Democracy is a form of government in which the ultimate power belongs to the people. You probably already know that the United States is a prime example of this, but we didn't invent it. Originating in Greece, the name was created from two Greek words,  demos, which means the people, and  kratia, meaning the power of authority democracy. Democracy during this time in 500 B.C. Athens took the form of what is known as  direct democracy. That means all citizens are equally responsible to meet and settle all matters of the community. It kind of worked at the time because the population was smaller. Having everyone work it out on their own today would probably end up a mess though.

Over time, the concept of democracy changed and developed. We figured out a way to narrow down the number of people in charge. So rather than a direct democracy, the U.S. has what is called a  representative democracy.

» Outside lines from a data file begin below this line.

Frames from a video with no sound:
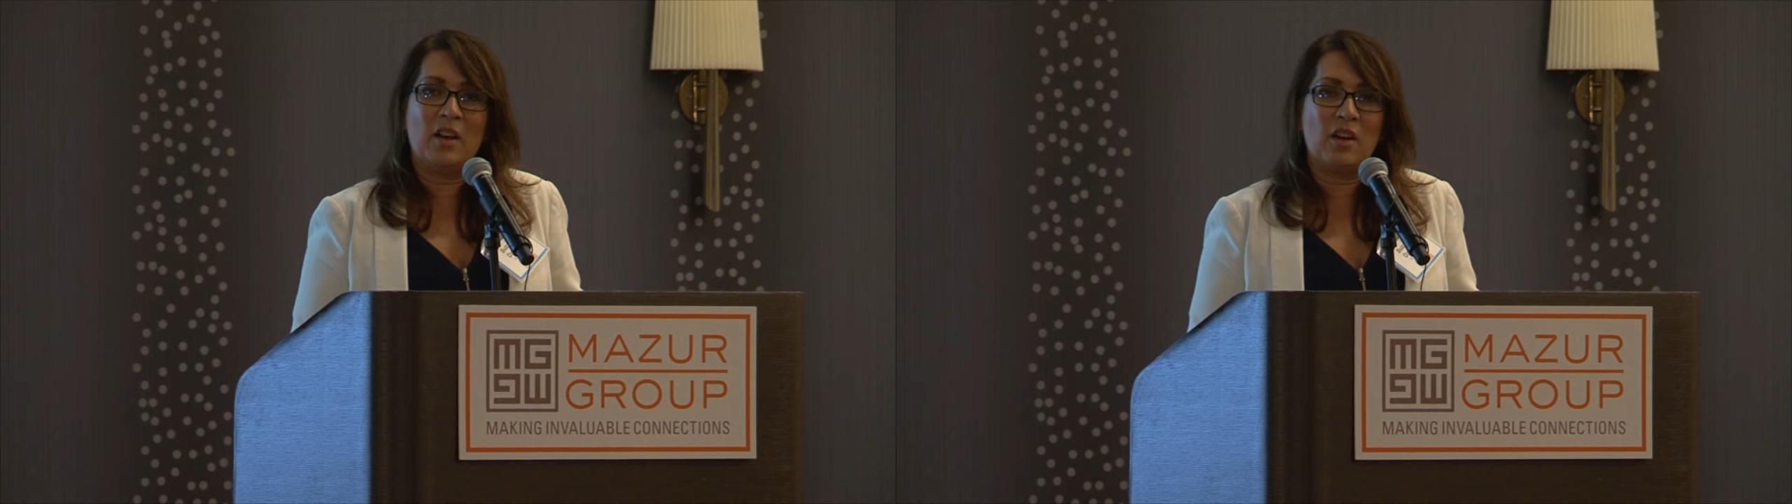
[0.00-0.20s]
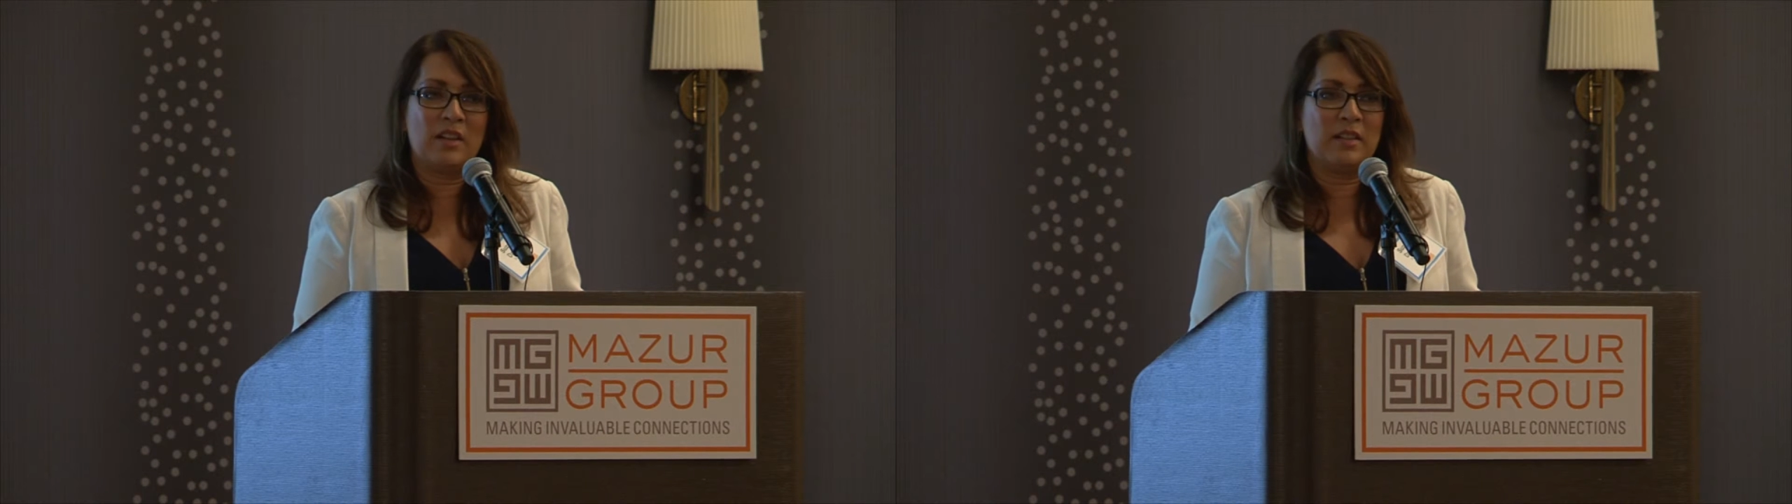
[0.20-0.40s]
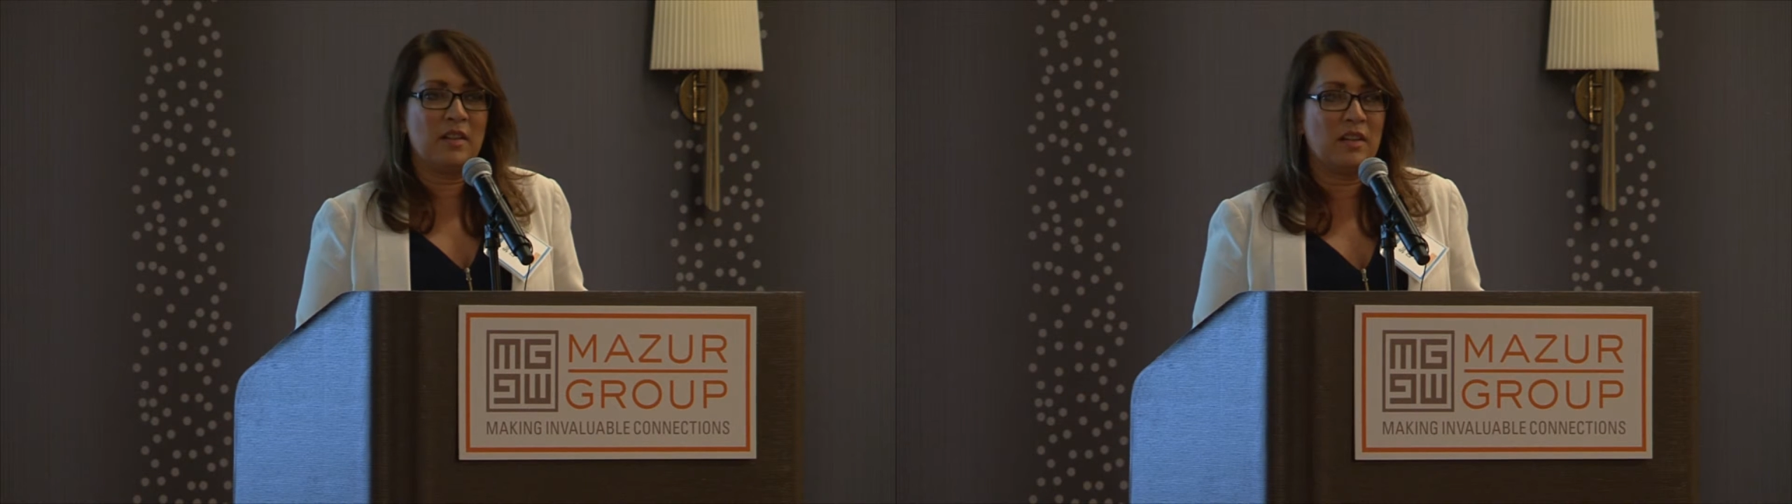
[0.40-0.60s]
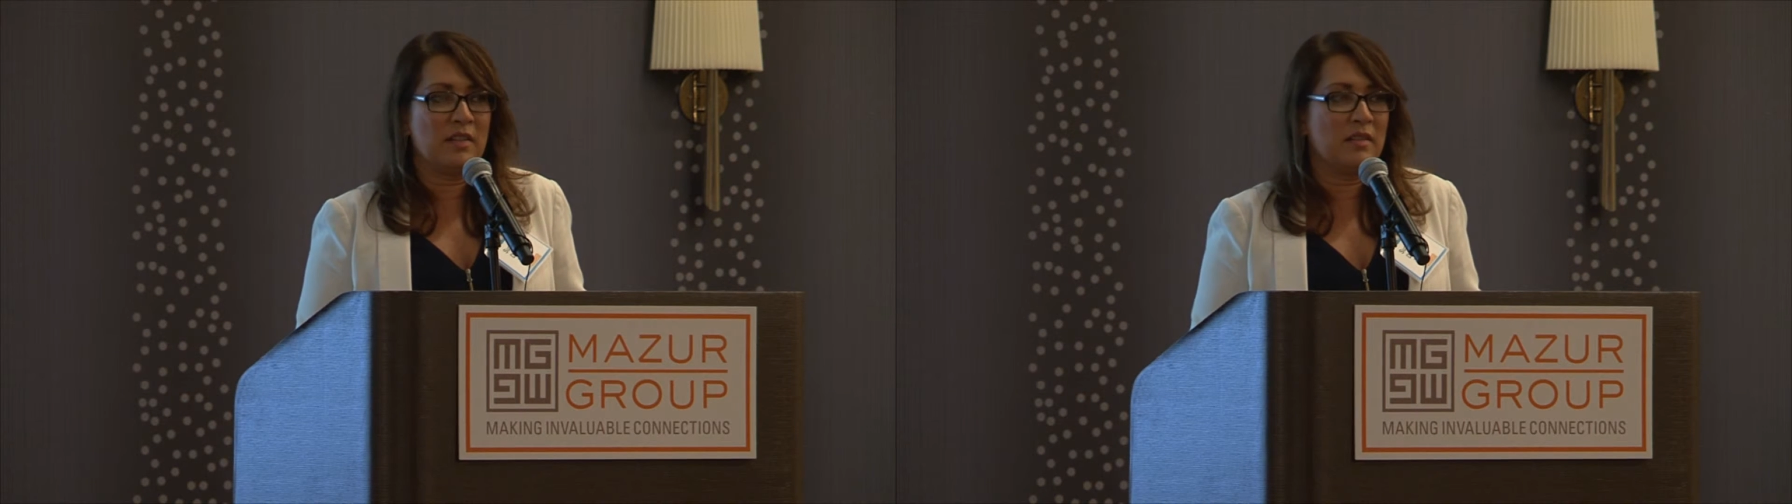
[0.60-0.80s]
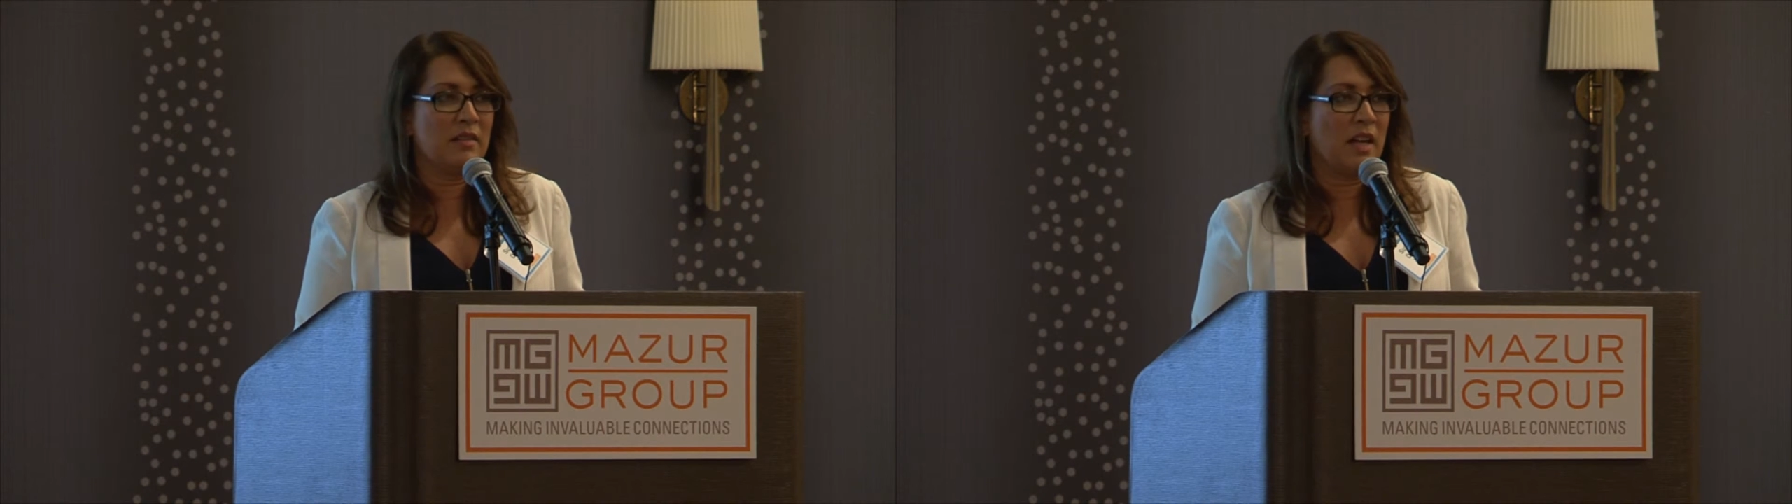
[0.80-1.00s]

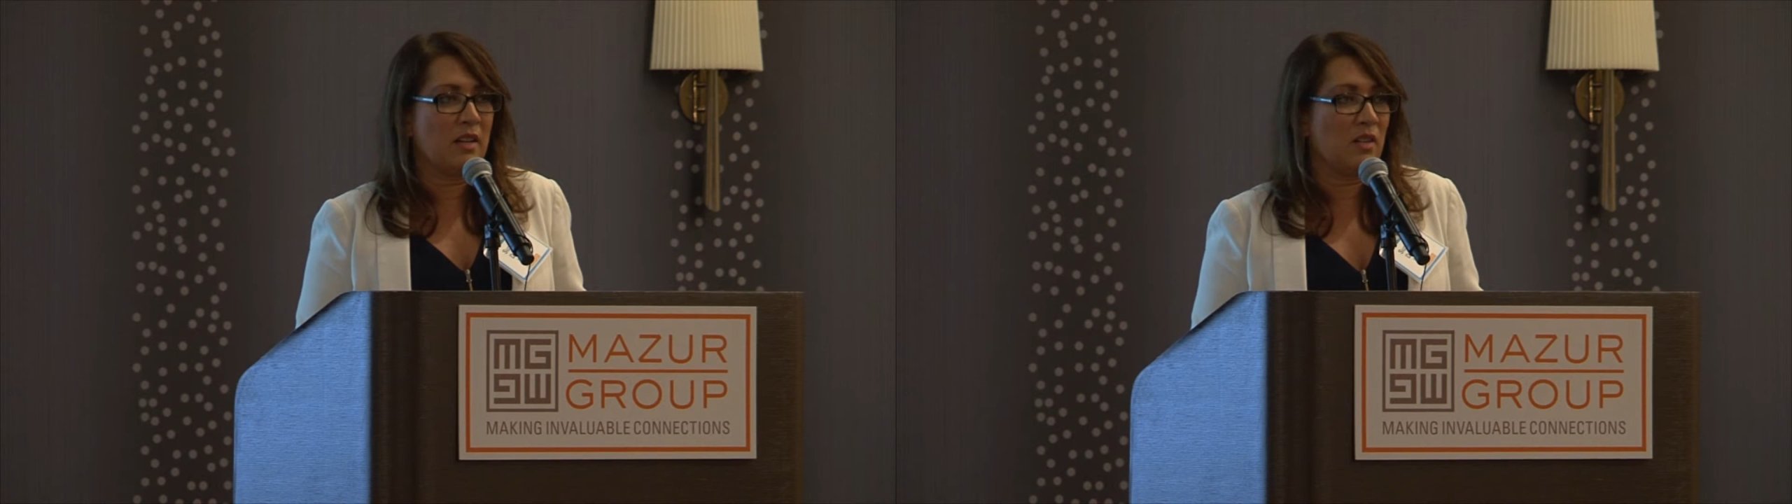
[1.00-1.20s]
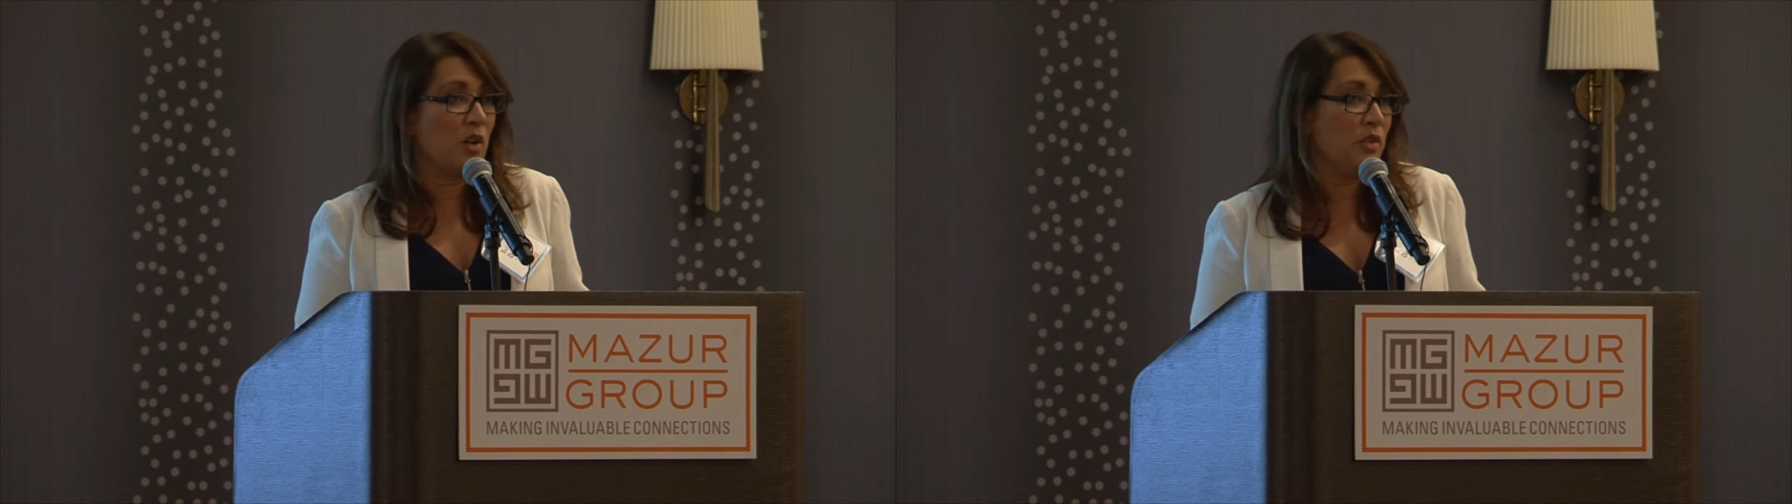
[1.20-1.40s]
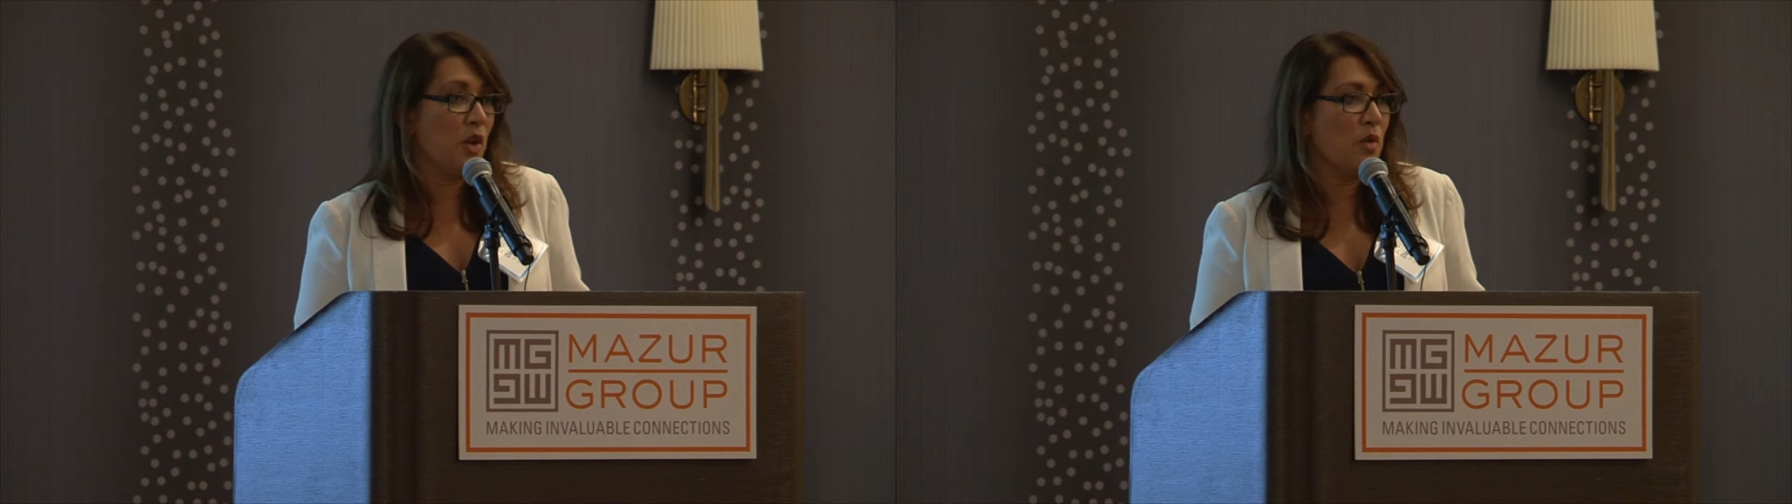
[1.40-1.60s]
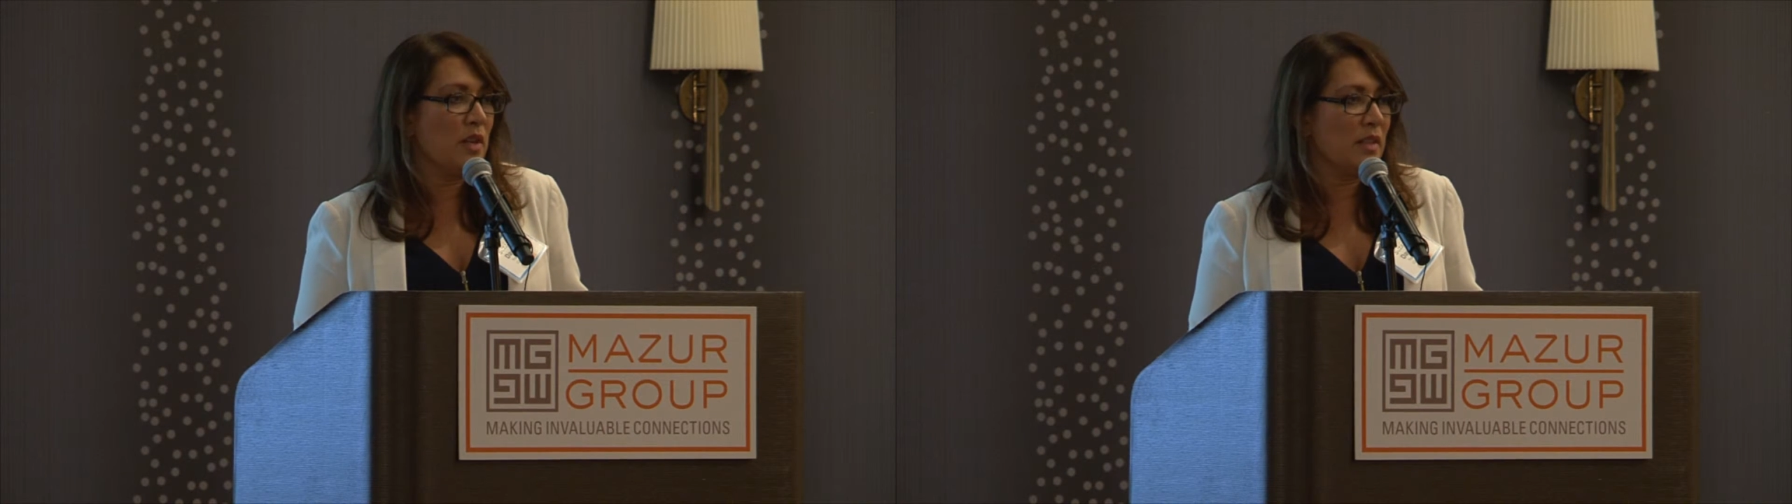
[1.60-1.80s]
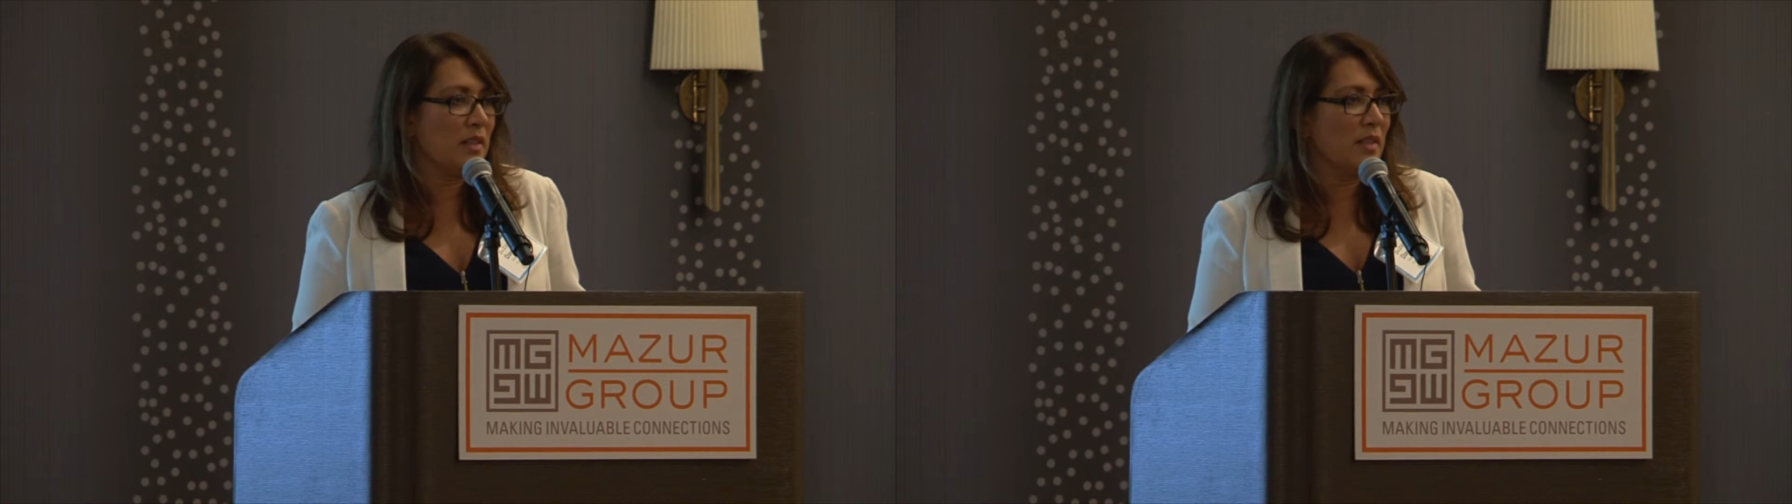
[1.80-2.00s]
on yoga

This means citizens elect representatives, think the presidents, governors, senators, and the like from among them to be in charge. The leaders are "of the people."

Unlike a monarchy or a dictatorship, democracy requires citizens to participate. The responsibility to decide who gets the next chance to lead is up to the people. We have the exciting task of voting to make our voice heard. That's where "by the people" part comes into play. People tend to elect leaders who align with their personal views of government positions. The goal here is that they will lead with the voters' best interest in mind, hence "for the people."

Unlike in a monarchy where leaders rule for life, or a dictatorship where the leader rules for life or usually until they're overthrown, leaders in a democracy take turns. Term limits say how long a leader can stay in office. The president is only allowed 2 four-year terms before his or her term is up.

Democracy may not be as simple as Abraham Lincoln made it sound. There's lots of working parts like checks and balances, majority rules and minority rights, political parties, that we don't have time to get into today. But for now, if you can remember "of the people, by the people, and for the people," you've got the most important part down.